─── Data extracts

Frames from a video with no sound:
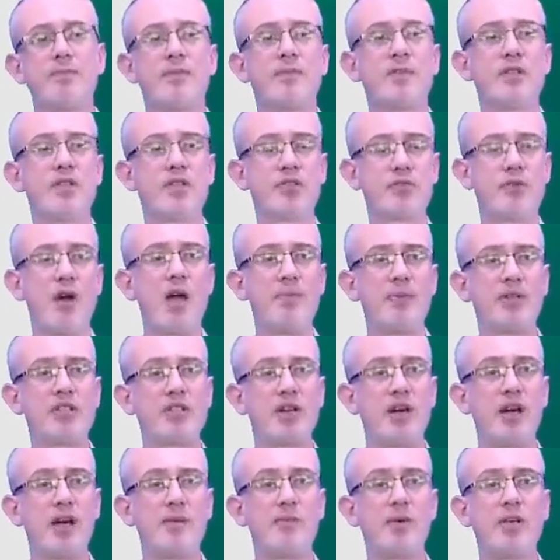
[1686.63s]
Describe a
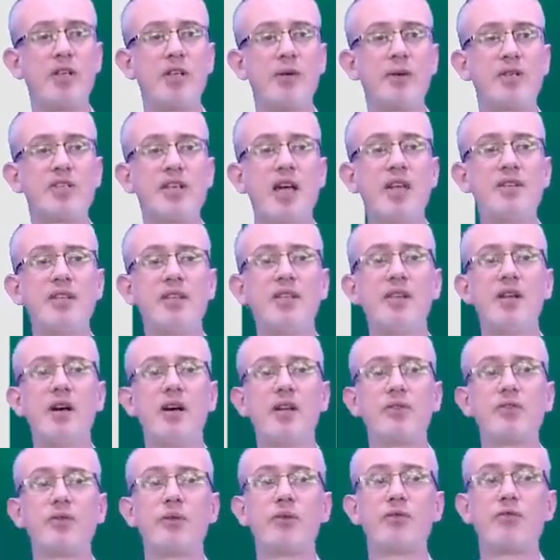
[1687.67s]
time when you attended an
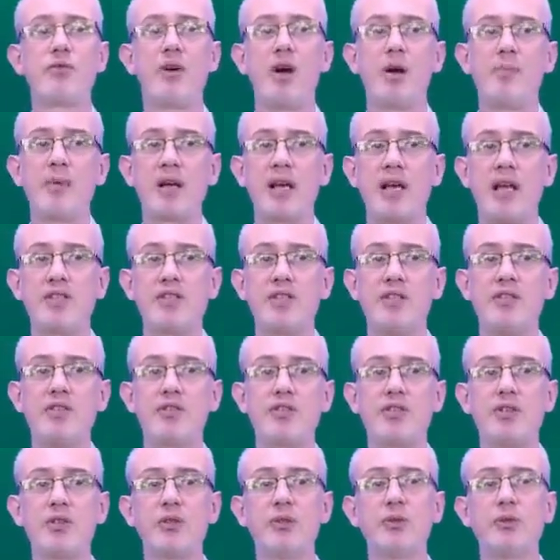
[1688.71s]
art or drama class in
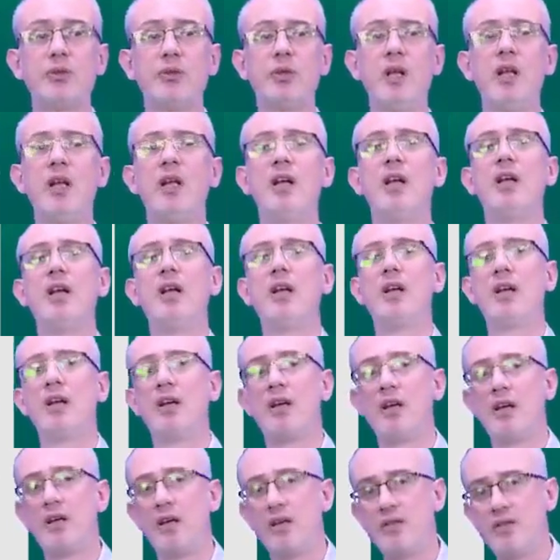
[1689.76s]
school.
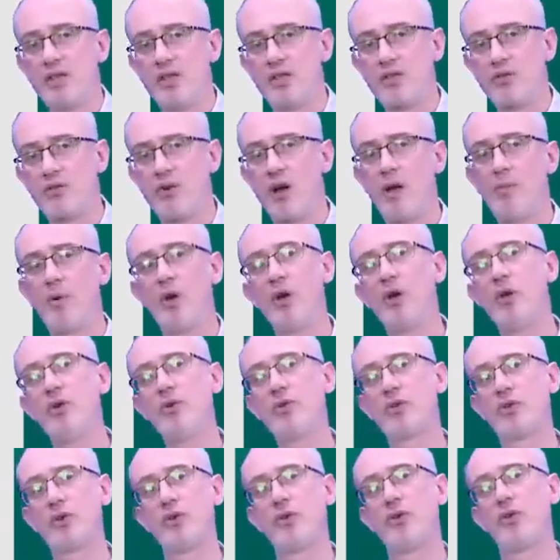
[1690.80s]
Describe who
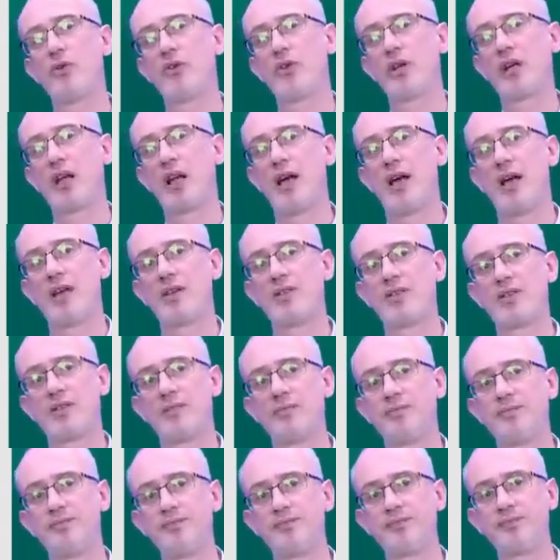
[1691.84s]
taught the class.
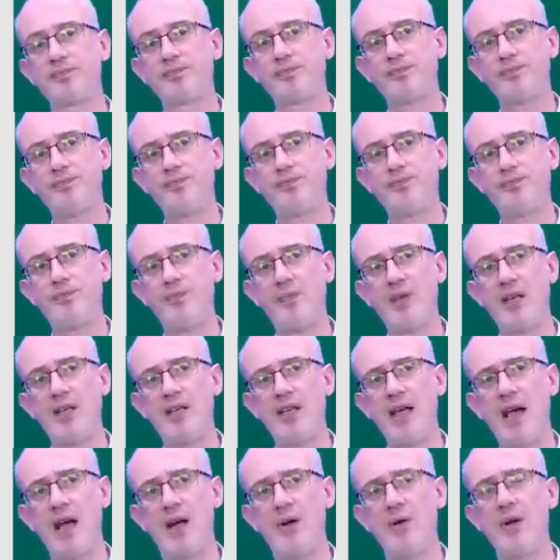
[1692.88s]

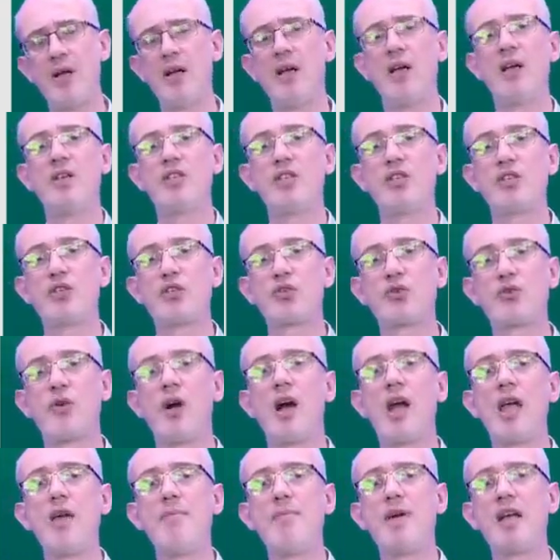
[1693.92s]
Now,
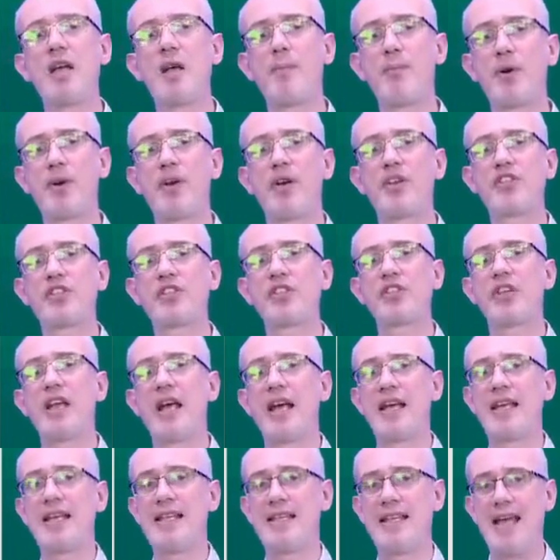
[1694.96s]
describing a person
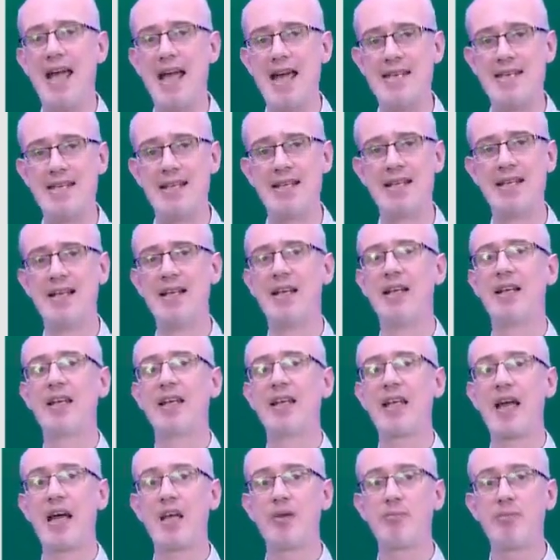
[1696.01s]
again
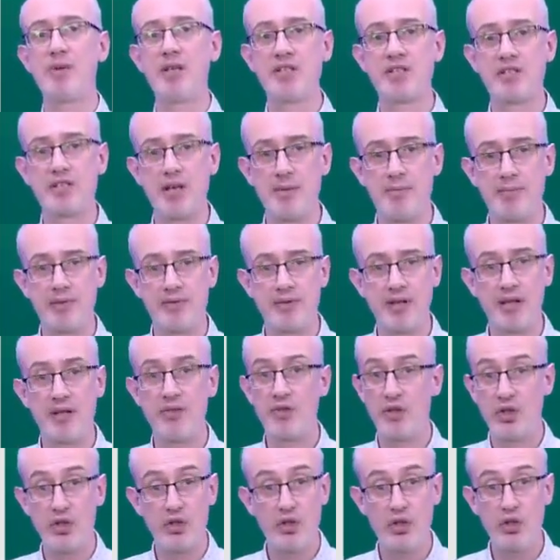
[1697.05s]
can be something
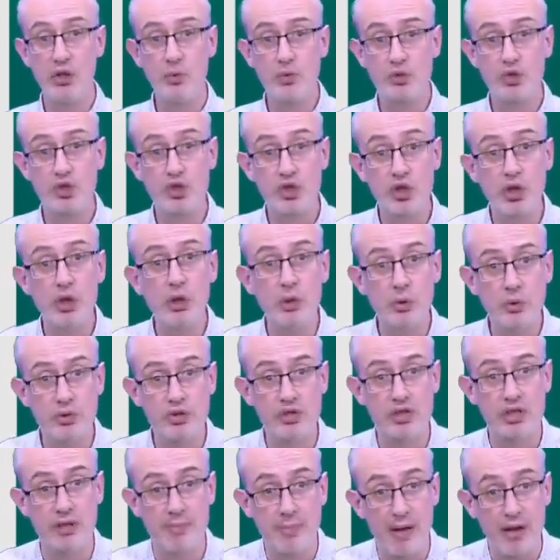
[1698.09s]
that you choose
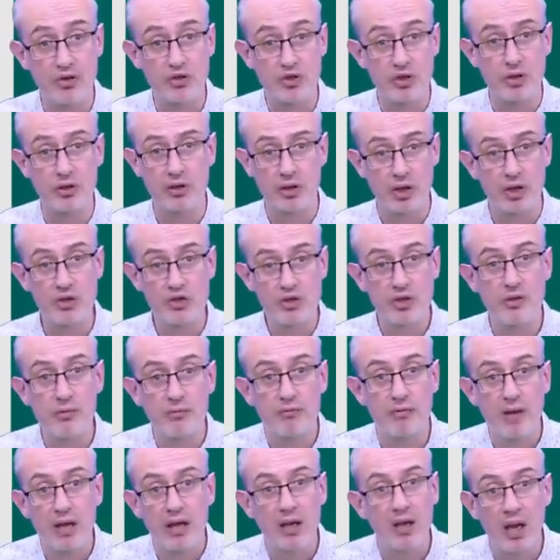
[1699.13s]
to mention because you
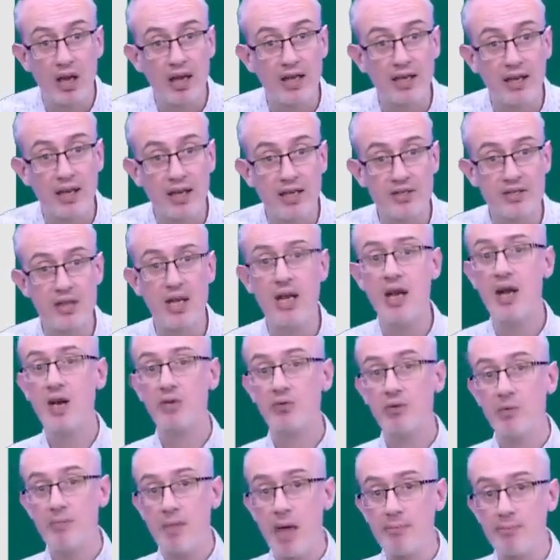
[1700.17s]
feel like it.
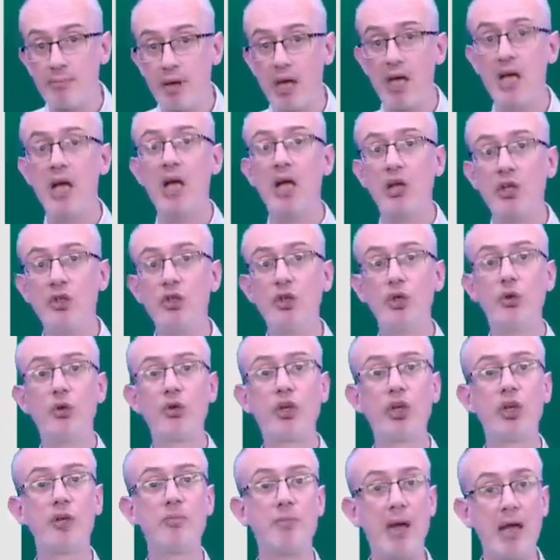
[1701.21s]
Remember, you
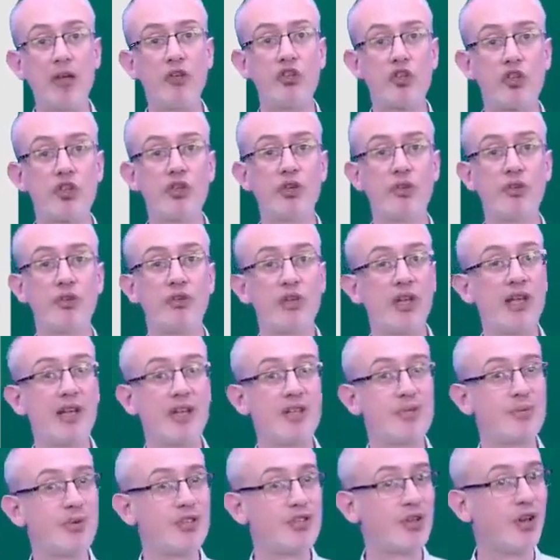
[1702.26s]
can mention
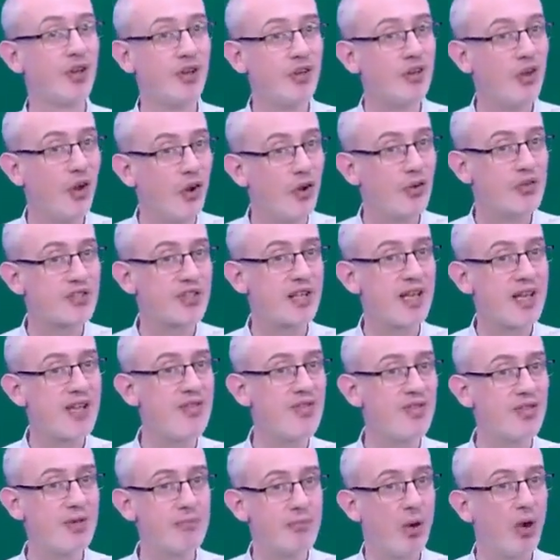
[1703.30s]
things which are not
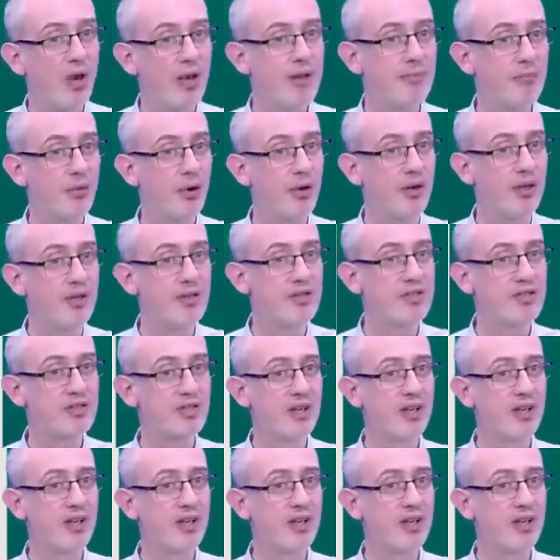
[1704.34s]
in the bullet points.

──────

Your instructions
Give the data again exactly, without pictures.

Response
Frames from a video with no sound:
[1686.63s]
Describe a
[1687.67s]
time when you attended an
[1688.71s]
art or drama class in
[1689.76s]
school.
[1690.80s]
Describe who
[1691.84s]
taught the class.
[1692.88s]

[1693.92s]
Now,
[1694.96s]
describing a person
[1696.01s]
again
[1697.05s]
can be something
[1698.09s]
that you choose
[1699.13s]
to mention because you
[1700.17s]
feel like it.
[1701.21s]
Remember, you
[1702.26s]
can mention
[1703.30s]
things which are not
[1704.34s]
in the bullet points.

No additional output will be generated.